The findings(Opens in a new window) come from security provider Jamf, which discovered the malware on a bootleg version of Apple’s Final Cut Pro video-editing software, which normally costs $299.99. 

Jamf first spotted the malware secretly mining cryptocurrency on a customer’s Mac computer. “This particular sample was not detected as malicious by any security vendors on VirusTotal. Since January 2023, a handful of vendors have detected the malware,” it said. 

Since the malware arrived through an unauthorized and modified version of Final Cut Pro, Jamf turned to The Pirate Bay, a website notorious for offering bootleg software through torrents. 

“We downloaded the most recent torrent (for Final Cut Pro) with the highest number of seeders and checked the hash of the application executable. It matched the hash of the infected Final Cut Pro we had discovered in the wild. We now had our answer,” the security researchers said. 

The malicious torrents on The Pirate Bay

(Credit: The Pirate Bay)

According to Jamf, an uploader on The Pirate Bay named “wtfisthat34698409672”—who has a years-long history of posting bootleg Mac software—is responsible for not only circulating the malware, but also pushing other variants of the malicious code. This includes posting malware-laden versions of Logic Pro and Photoshop. 

“Furthermore, we found that virtually every one of the dozens of uploads that began in 2019 was compromised with a malicious payload to surreptitiously mine cryptocurrency,” Jamf said.
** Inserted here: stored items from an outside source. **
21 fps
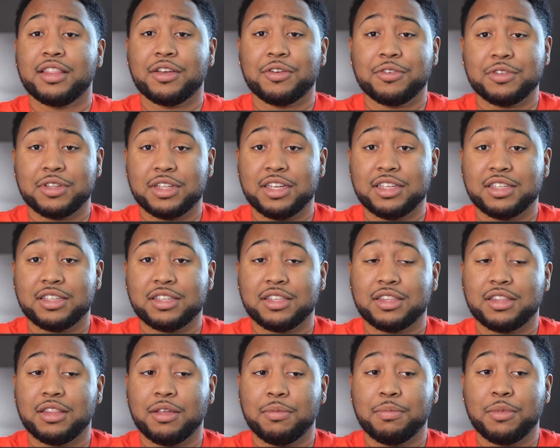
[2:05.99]
They
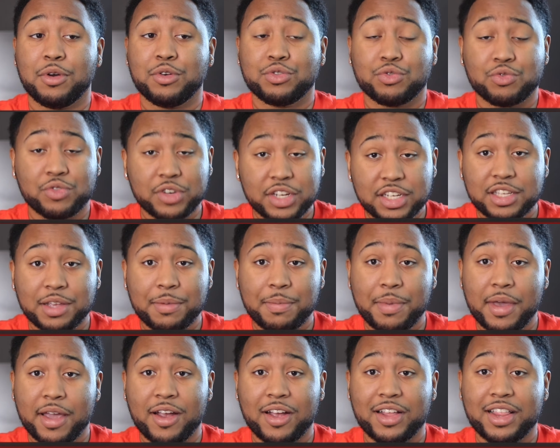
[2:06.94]
released the most recent
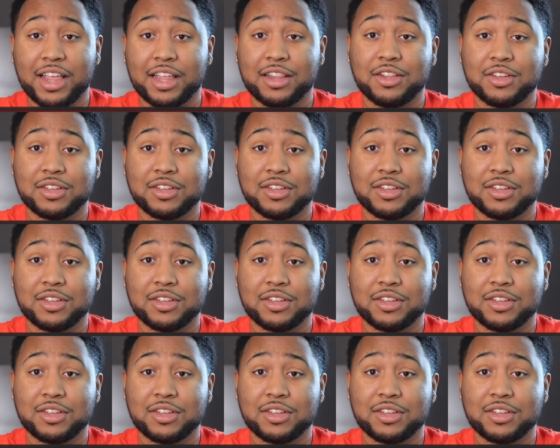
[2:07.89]
pair that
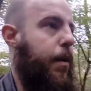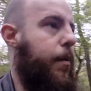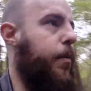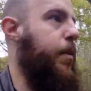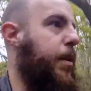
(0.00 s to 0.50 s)

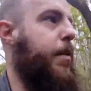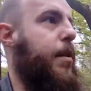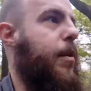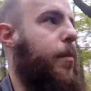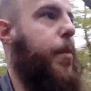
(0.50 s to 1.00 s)
And then
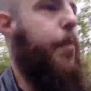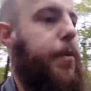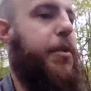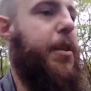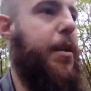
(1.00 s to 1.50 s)
there are people
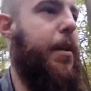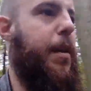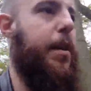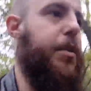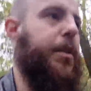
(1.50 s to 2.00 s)
who say,
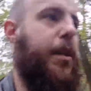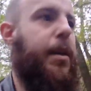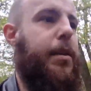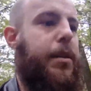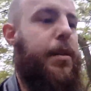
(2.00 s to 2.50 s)
yes, it
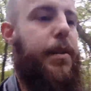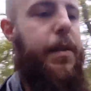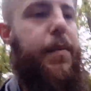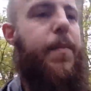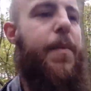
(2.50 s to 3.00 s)
has.
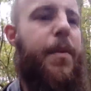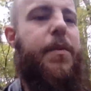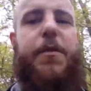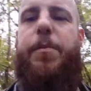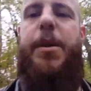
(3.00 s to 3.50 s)

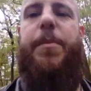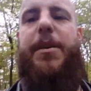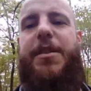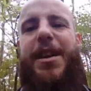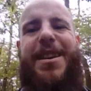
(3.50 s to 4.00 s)
Some people
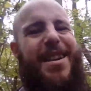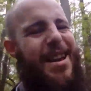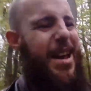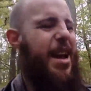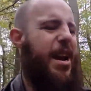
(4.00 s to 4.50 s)
who say,
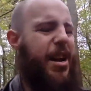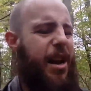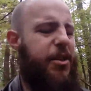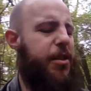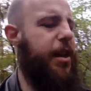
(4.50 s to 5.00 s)
it
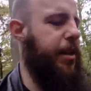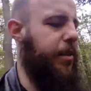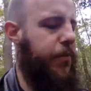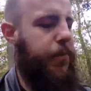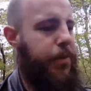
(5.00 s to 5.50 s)
has a
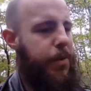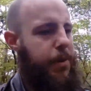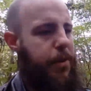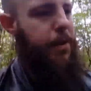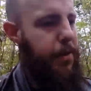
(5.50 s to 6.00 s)
negative
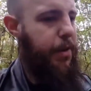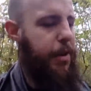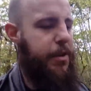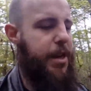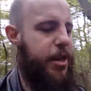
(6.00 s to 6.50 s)

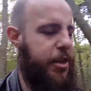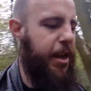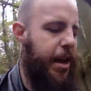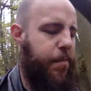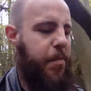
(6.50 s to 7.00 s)
intonation,
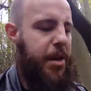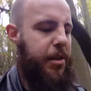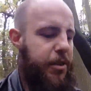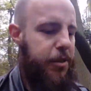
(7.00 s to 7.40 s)
it means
The malware itself shares similarities with another sample that antivirus provider Trend Micro discovered(Opens in a new window) a year ago. At the time, Trend Micro wasn’t able to uncover the exact source, but it did speculate the infection came from an Adobe Photoshop CC installation. 

Jamf says the malware has been evolving since 2019, when the hacker initially began uploading the pirated but malicious Mac software. Interestingly, the malware contains a feature that’ll check whether the user has accessed the Mac’s Activity Monitor app, which can show CPU usage.